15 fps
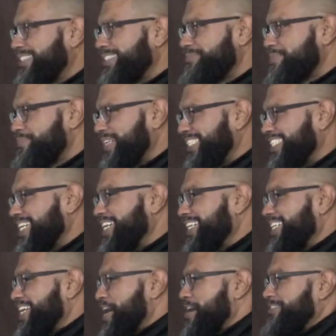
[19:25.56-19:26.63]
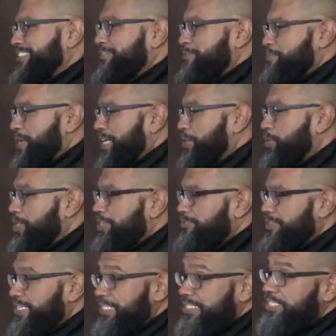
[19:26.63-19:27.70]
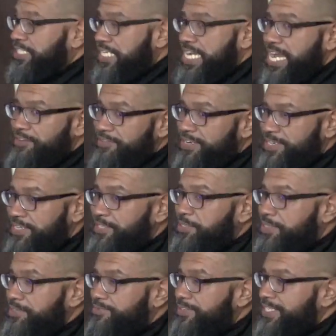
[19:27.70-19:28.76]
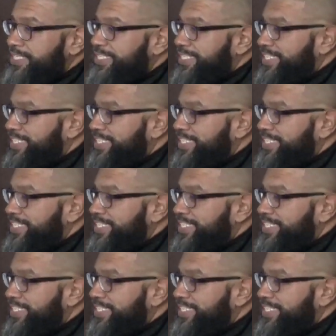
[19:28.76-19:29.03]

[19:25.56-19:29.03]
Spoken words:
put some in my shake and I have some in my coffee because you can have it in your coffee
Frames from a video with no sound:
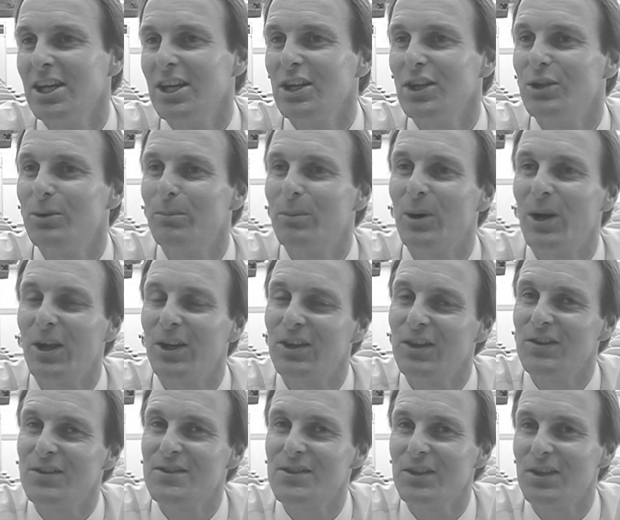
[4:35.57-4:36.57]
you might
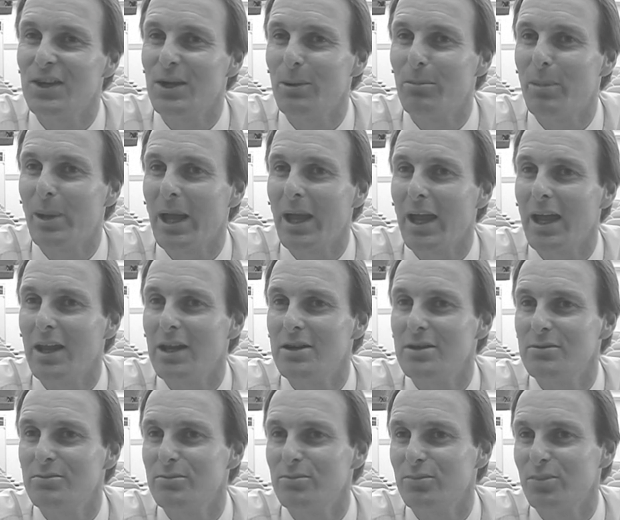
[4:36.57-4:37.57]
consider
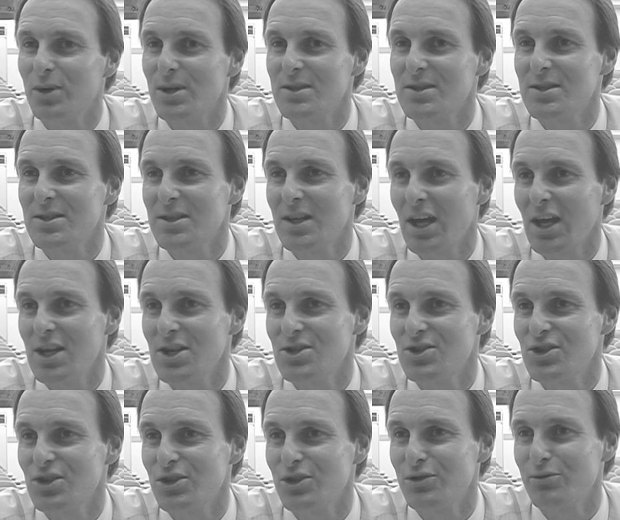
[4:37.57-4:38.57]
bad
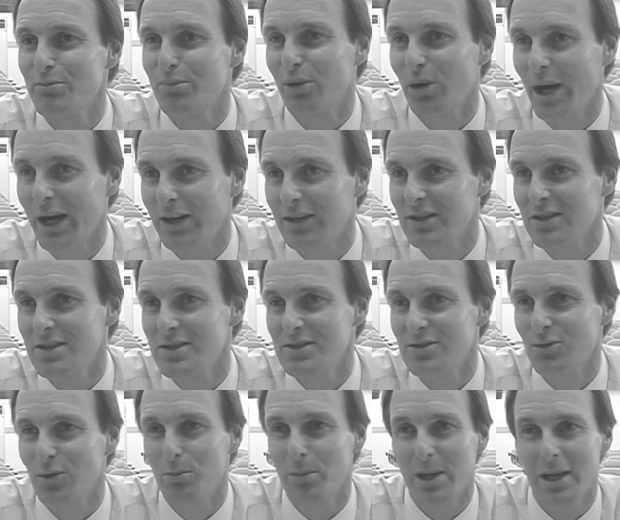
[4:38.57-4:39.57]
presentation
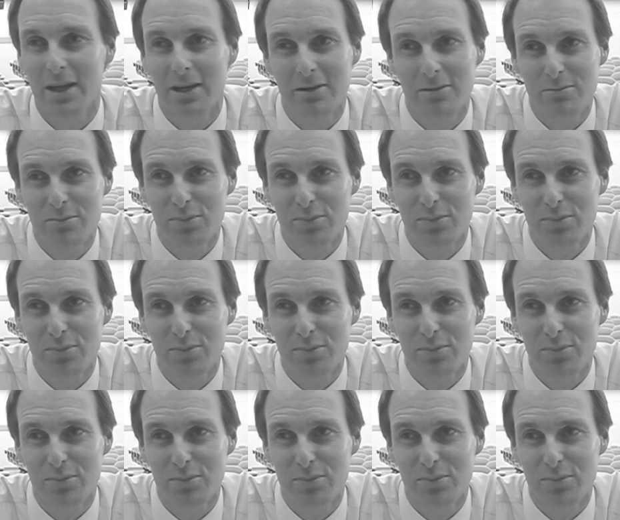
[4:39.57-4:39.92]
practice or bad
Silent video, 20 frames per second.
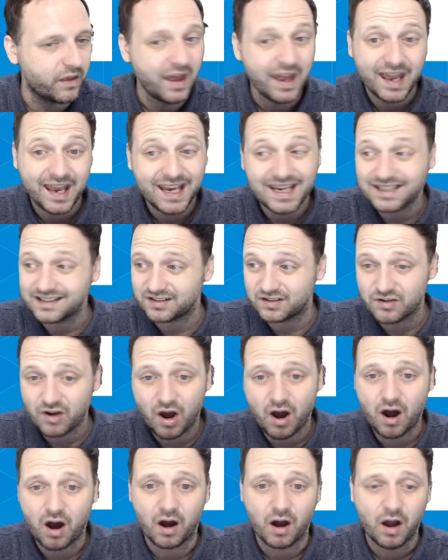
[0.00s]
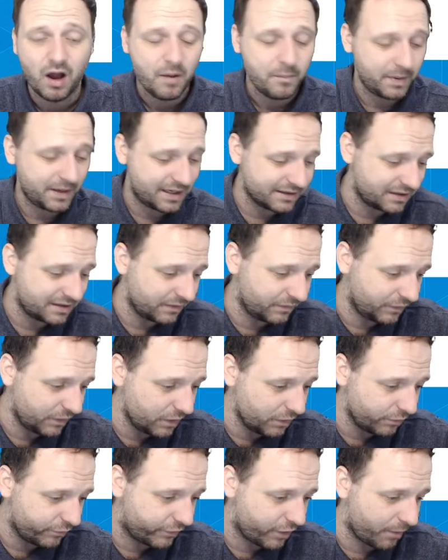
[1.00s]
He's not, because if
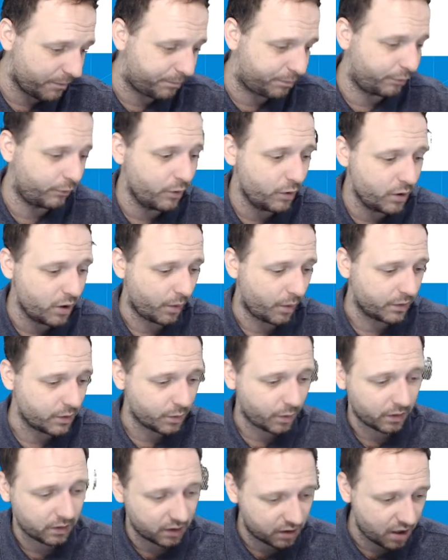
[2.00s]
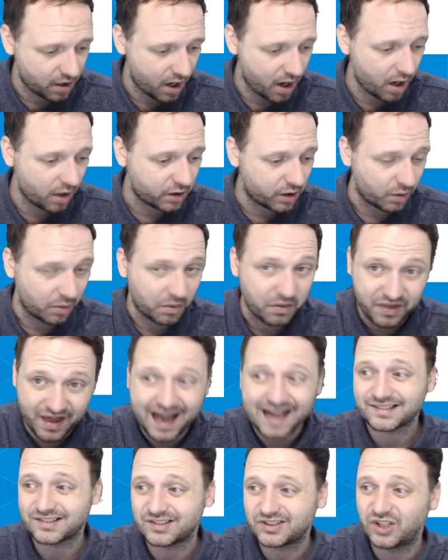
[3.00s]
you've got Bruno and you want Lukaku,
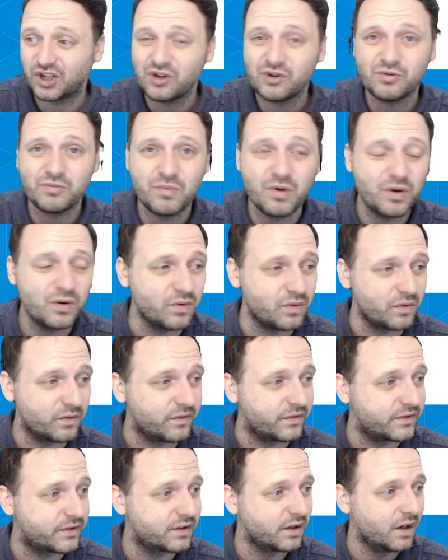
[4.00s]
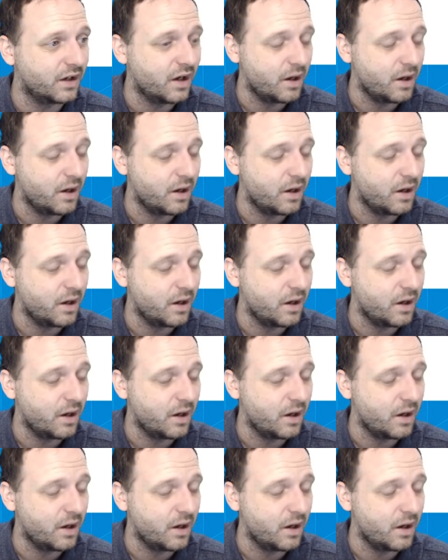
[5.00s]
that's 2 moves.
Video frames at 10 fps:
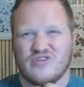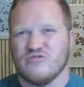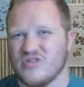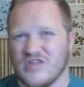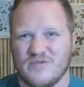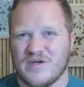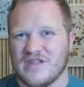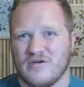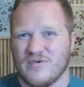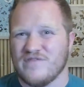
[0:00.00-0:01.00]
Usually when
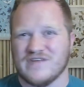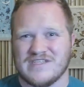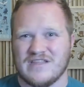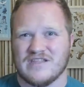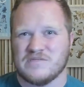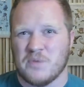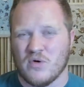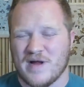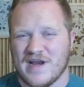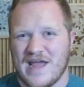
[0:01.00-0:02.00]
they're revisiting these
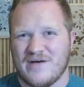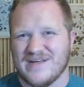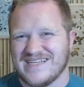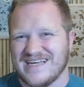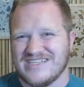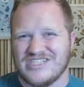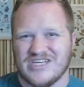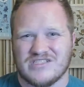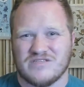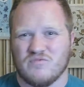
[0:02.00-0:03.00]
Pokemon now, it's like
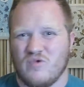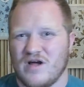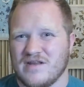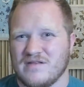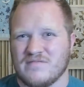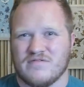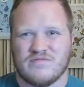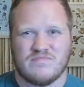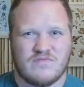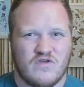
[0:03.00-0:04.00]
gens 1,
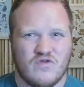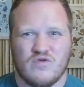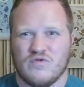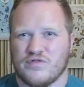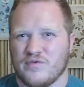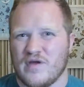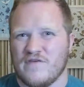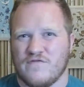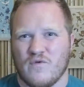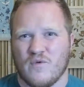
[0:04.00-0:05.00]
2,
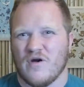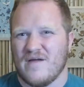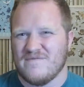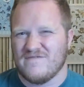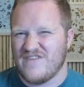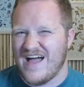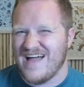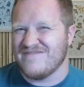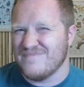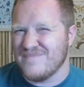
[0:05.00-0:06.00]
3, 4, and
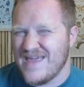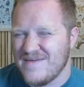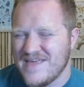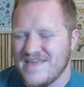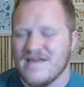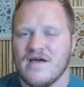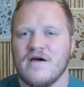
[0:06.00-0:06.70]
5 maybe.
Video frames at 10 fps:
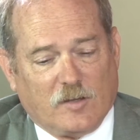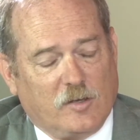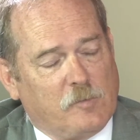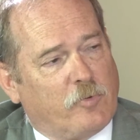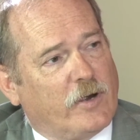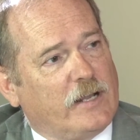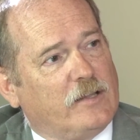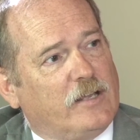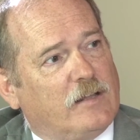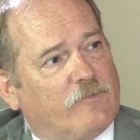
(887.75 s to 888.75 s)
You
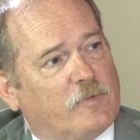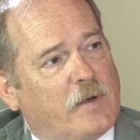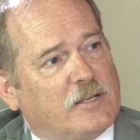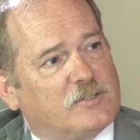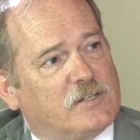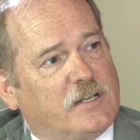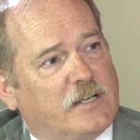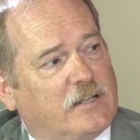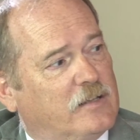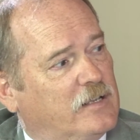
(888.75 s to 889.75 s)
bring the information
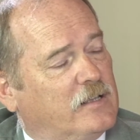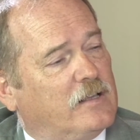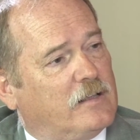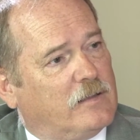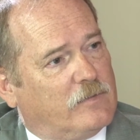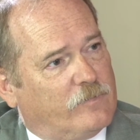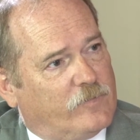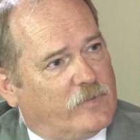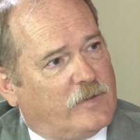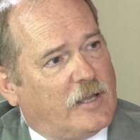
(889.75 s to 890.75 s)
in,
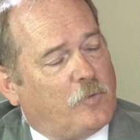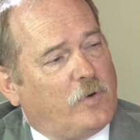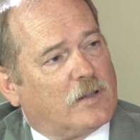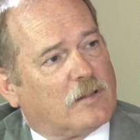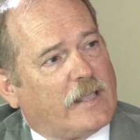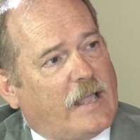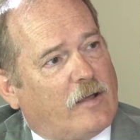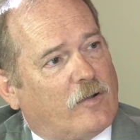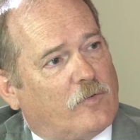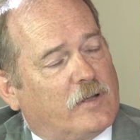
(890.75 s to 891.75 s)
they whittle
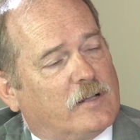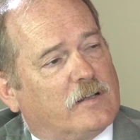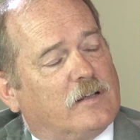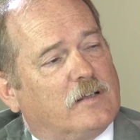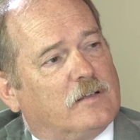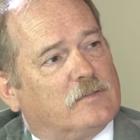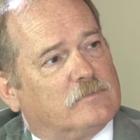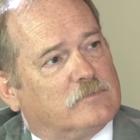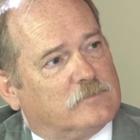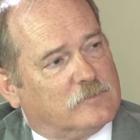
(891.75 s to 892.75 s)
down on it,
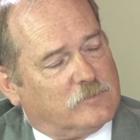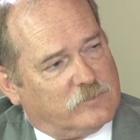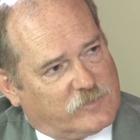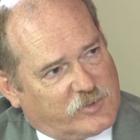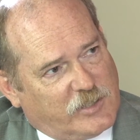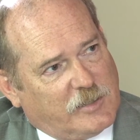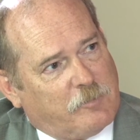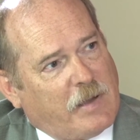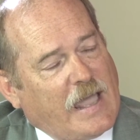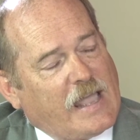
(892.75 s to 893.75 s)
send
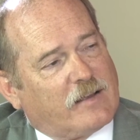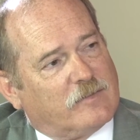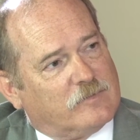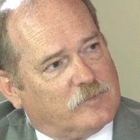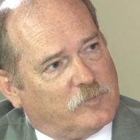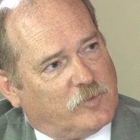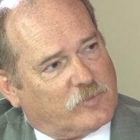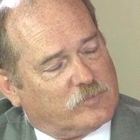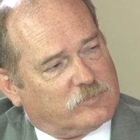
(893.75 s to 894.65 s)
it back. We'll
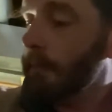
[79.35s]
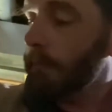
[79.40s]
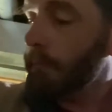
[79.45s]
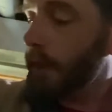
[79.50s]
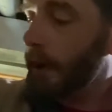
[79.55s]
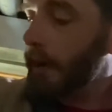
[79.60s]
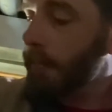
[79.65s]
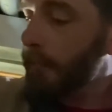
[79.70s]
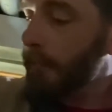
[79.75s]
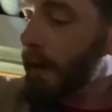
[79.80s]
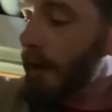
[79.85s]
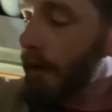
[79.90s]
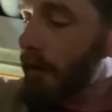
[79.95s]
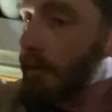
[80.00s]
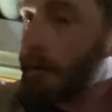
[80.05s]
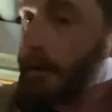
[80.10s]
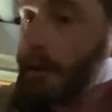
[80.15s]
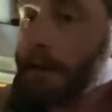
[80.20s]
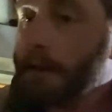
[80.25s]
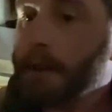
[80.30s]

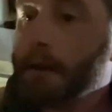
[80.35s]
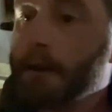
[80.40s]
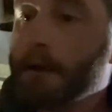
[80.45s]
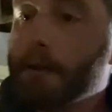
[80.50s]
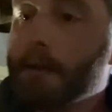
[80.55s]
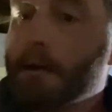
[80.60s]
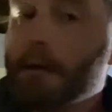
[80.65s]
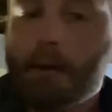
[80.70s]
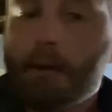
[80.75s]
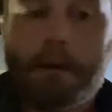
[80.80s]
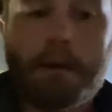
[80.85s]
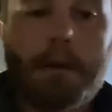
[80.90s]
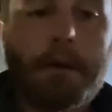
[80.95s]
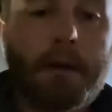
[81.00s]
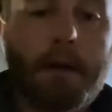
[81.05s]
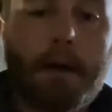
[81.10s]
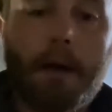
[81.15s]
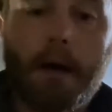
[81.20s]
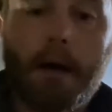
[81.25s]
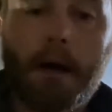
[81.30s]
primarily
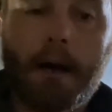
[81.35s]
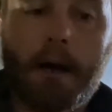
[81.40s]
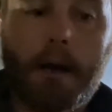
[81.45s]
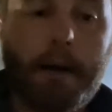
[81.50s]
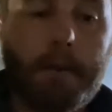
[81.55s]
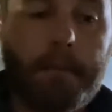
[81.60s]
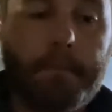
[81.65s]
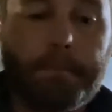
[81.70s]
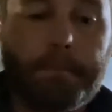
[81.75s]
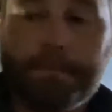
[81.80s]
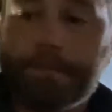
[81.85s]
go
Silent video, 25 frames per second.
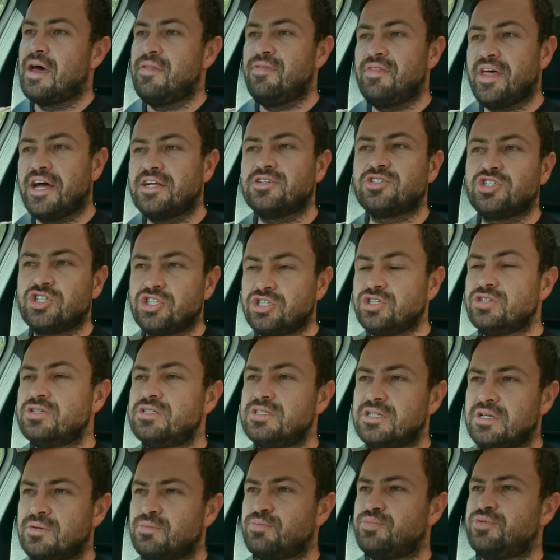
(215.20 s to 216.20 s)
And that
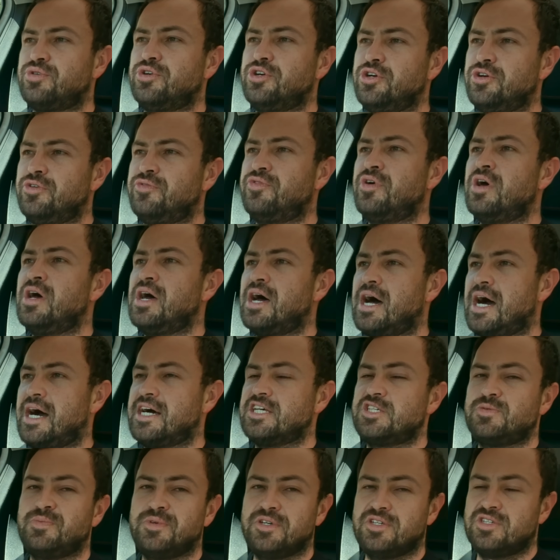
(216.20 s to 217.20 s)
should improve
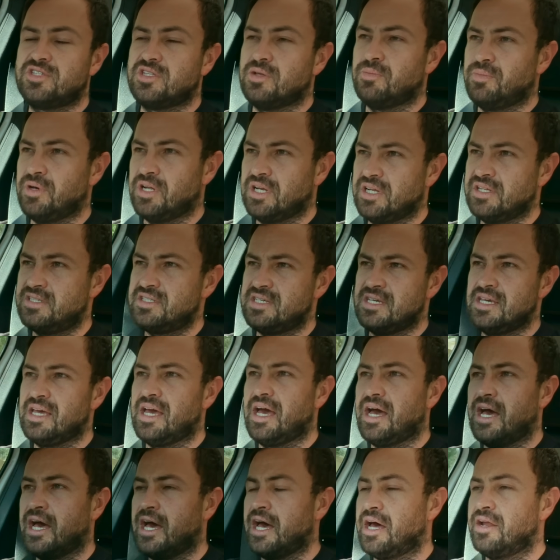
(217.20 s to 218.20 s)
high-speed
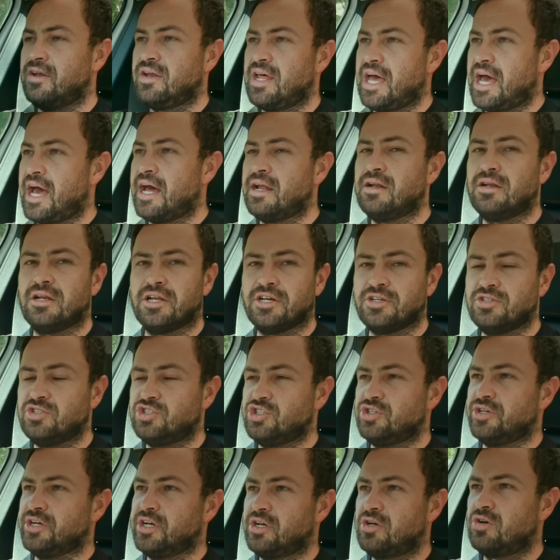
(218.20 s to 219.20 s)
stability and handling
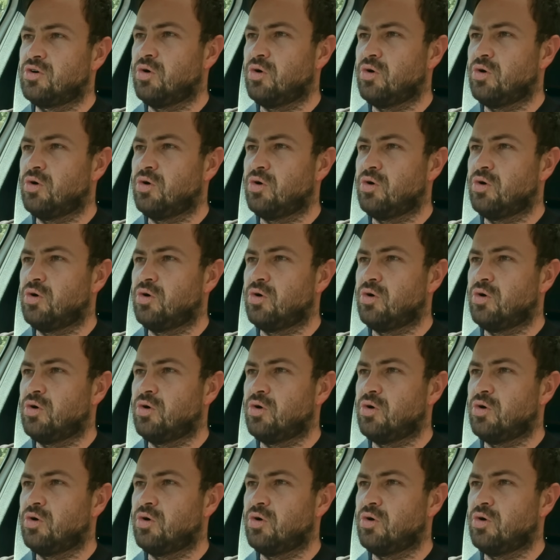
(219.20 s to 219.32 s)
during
○ ○ ○ ○ ○ ○ ○
TASK INSTRUCTIONS:
Every line of the data is to be transcribed exactly, and no picture is to be included.

SOLUTION FOR THIS PROBLEM:
15 fps
[19:25.56-19:26.63]
[19:26.63-19:27.70]
[19:27.70-19:28.76]
[19:28.76-19:29.03]

[19:25.56-19:29.03]
Spoken words:
put some in my shake and I have some in my coffee because you can have it in your coffee
Frames from a video with no sound:
[4:35.57-4:36.57]
you might
[4:36.57-4:37.57]
consider
[4:37.57-4:38.57]
bad
[4:38.57-4:39.57]
presentation
[4:39.57-4:39.92]
practice or bad
Silent video, 20 frames per second.
[0.00s]
[1.00s]
He's not, because if
[2.00s]
[3.00s]
you've got Bruno and you want Lukaku,
[4.00s]
[5.00s]
that's 2 moves.
Video frames at 10 fps:
[0:00.00-0:01.00]
Usually when
[0:01.00-0:02.00]
they're revisiting these
[0:02.00-0:03.00]
Pokemon now, it's like
[0:03.00-0:04.00]
gens 1,
[0:04.00-0:05.00]
2,
[0:05.00-0:06.00]
3, 4, and
[0:06.00-0:06.70]
5 maybe.
Video frames at 10 fps:
(887.75 s to 888.75 s)
You
(888.75 s to 889.75 s)
bring the information
(889.75 s to 890.75 s)
in,
(890.75 s to 891.75 s)
they whittle
(891.75 s to 892.75 s)
down on it,
(892.75 s to 893.75 s)
send
(893.75 s to 894.65 s)
it back. We'll
[79.35s]
[79.40s]
[79.45s]
[79.50s]
[79.55s]
[79.60s]
[79.65s]
[79.70s]
[79.75s]
[79.80s]
[79.85s]
[79.90s]
[79.95s]
[80.00s]
[80.05s]
[80.10s]
[80.15s]
[80.20s]
[80.25s]
[80.30s]

[80.35s]
[80.40s]
[80.45s]
[80.50s]
[80.55s]
[80.60s]
[80.65s]
[80.70s]
[80.75s]
[80.80s]
[80.85s]
[80.90s]
[80.95s]
[81.00s]
[81.05s]
[81.10s]
[81.15s]
[81.20s]
[81.25s]
[81.30s]
primarily
[81.35s]
[81.40s]
[81.45s]
[81.50s]
[81.55s]
[81.60s]
[81.65s]
[81.70s]
[81.75s]
[81.80s]
[81.85s]
go
Silent video, 25 frames per second.
(215.20 s to 216.20 s)
And that
(216.20 s to 217.20 s)
should improve
(217.20 s to 218.20 s)
high-speed
(218.20 s to 219.20 s)
stability and handling
(219.20 s to 219.32 s)
during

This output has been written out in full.